Wednesday, January 20, 2010

A grad student speaks out

Today there was a letter to the editor in the Observer that was actually worth reading. Bravo, Mr. Klee! And it touched on a subject near and dear to my heart - quality of life for married grad students and grad students with families at ND. Read on, my friends: Family Life at Notre Dame

I don't know Mr. Klee personally, but we are most certainly on the same wavelength. He touches on a lot of the points I made in a previous post about women in academic life - the policy which allows grad student mothers a bare six weeks at home with their newborns and the lack of child care on campus for children younger than two years of age. He also brings out a point I had missed - the cost of grad student insurance for spouses. I had originally planned to put my husband on my insurance when he lost his job, but thanks to COBRA he can keep his US Steel insurance for a fraction of what it would have cost me to buy it from ND. Our stipends are small enough already, and insurance payments are a significant expense.

To my great surprise, Mr. Klee points out the family policies that benefit grad students at schools like Yale, Cornell, and the UC system school. I won't repeat what he wrote in his letter, but the plans they have sound great and frankly, put ND to shame. When I came to ND I didn't really see the maternity policies here as a problem, because I assumed the secular schools would be even worse. I just assumed that it was like this everywhere because grad students are fairly low on the academic food chain. Now that I see it isn't, I feel just a little bit angry. I trusted that a Catholic school would recognize the primacy of the family - and clearly, that isn't the case.

On a more personal note, this letter hit a real chord with me because of my husband's continuing unemployment and the financial difficulties resulting from that. He is still unable to find a job in the area because of the dismal economy, and is now starting to look out-of-state. I don't want to quit grad school - I worked really hard to get here and I love what I'm doing - but part of me wonders what the point would be in continuing. If he moves and I stay here to finish school, I'd only be starting all over again, looking for a postdoc in one specific area of the country with my very specific skill set. The never-ending two body problem would just continue to plague me. And I know couples do it, but living apart as a married couple would be very painful to me and, I feel, contradictory to the spirit of Christian married life. I want to start our family soon and continuing on in academic life would just throw up more hurdles in our way. I wonder why I should go on in a profession that is so very unwelcoming of women who actually want to be wives and mothers.

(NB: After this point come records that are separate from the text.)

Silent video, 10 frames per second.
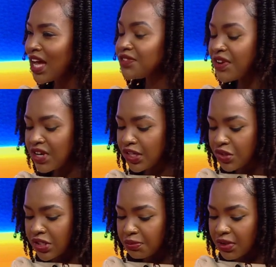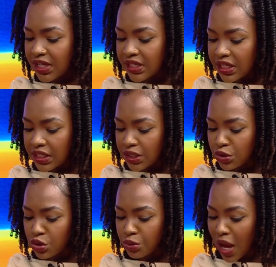That's very interesting, because later in
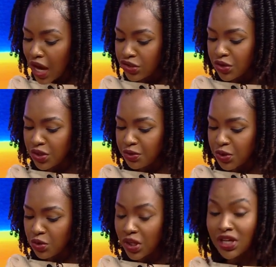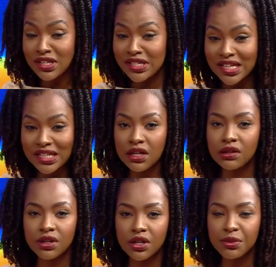the show, we're actually going to be talking, in our second
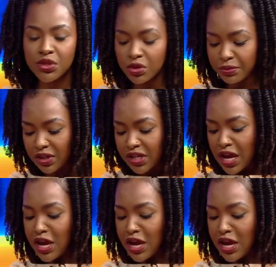hour, we're going to be talking about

In any case, it makes me very happy to see a fellow grad student standing up for us. It's easy to feel neglected here, with ND being so heavily undergrad-centered. If ND really wants to become prominent in research, they need to be able to attract graduate students with family-friendly policies. Unfortunately Mr. Klee's letter will probably go unnoticed in the brouhaha over an offensive cartoon published in the Observer (which I apparently missed) but I say to him again, bravo, sir!


James Garrison said...

In my department, this was a big issue in a recent meeting with grad students. The inadequacy of insurance coverage for grad students was made even more evident with the changing of carriers. Yes, the average grad student would pay less out of pocket, but the coverage was decreased.

The point that struck me most was the maternity/pregnancy/children sort of coverage. This, of course, is not an issue for me, but of course struck a thought to me. At the time the Obama invite was big news, and the pro-life credentials of the University were in question for the first time in my mind.

So, one the one hand, the University and Fr. Jenkins are telling me that their pro-life credentials are all in order despite the upcoming commencement, but on the other I am hearing that the maternity coverage was perhaps inadequate at best for grad students, with no option, for instance, for buying into the faculty/staff plan.

You are right in some ways about the prominence of ND. In the technical fields, ND claims to want to be more competitive and draw a better, higher caliber student. I'm not so sure that is the case among the other departments, where it seems to an outside observer (me) that these departments are already premier in their fields.

But, it ultimately does come down to the observation you have made before, the fact that the University doesn't really much care about grad students. Though, of course, they will say "you are an important and valued member of the department," etc., but when it comes down to it, they're not willing to put that into action.